◆ **RECORDS SUPPLIED**
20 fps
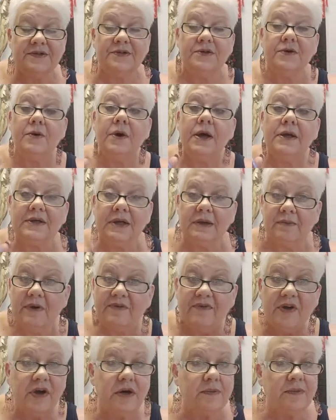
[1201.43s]
So I take my
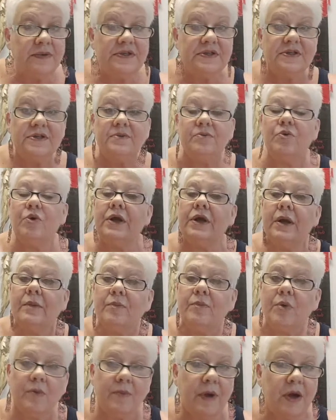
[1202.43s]
vitamins in the morning. I
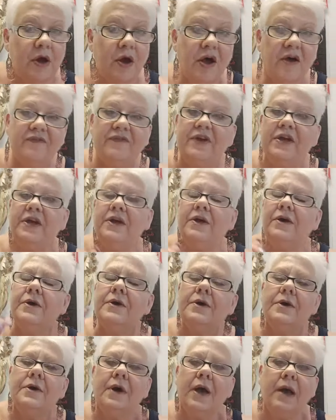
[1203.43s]
pour my coffee.
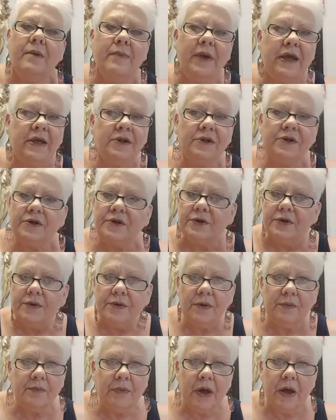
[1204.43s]
I make a
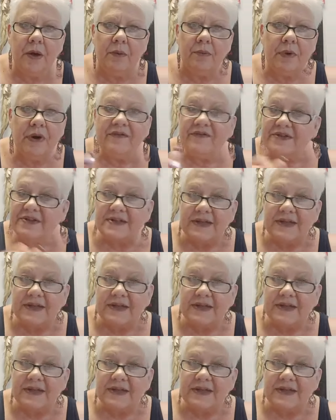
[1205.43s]
little breakfast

◆ **TASK DIRECTIONS**
Although the records above contain pictures, your copy should give only their text, exactly as written.

◆ **RESULT FOR THIS EXERCISE**
20 fps
[1201.43s]
So I take my
[1202.43s]
vitamins in the morning. I
[1203.43s]
pour my coffee.
[1204.43s]
I make a
[1205.43s]
little breakfast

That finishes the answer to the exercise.